Instructions for the task »
Transcribe every entry verbatim; omit pictures.

Content starts

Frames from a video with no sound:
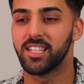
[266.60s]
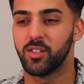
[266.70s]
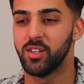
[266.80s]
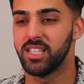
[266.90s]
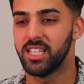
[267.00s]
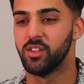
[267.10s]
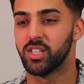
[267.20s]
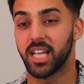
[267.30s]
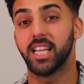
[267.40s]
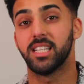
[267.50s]
He's really
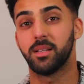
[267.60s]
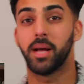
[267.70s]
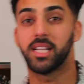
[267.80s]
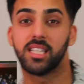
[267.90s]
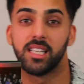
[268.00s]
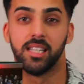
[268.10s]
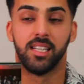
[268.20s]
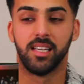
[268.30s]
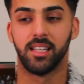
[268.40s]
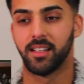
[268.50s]
bleeding from the mouth here,
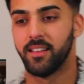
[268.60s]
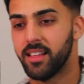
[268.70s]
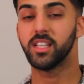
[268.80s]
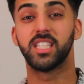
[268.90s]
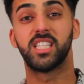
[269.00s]
Fousey.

Content ends

Result for this task »
Frames from a video with no sound:
[266.60s]
[266.70s]
[266.80s]
[266.90s]
[267.00s]
[267.10s]
[267.20s]
[267.30s]
[267.40s]
[267.50s]
He's really
[267.60s]
[267.70s]
[267.80s]
[267.90s]
[268.00s]
[268.10s]
[268.20s]
[268.30s]
[268.40s]
[268.50s]
bleeding from the mouth here,
[268.60s]
[268.70s]
[268.80s]
[268.90s]
[269.00s]
Fousey.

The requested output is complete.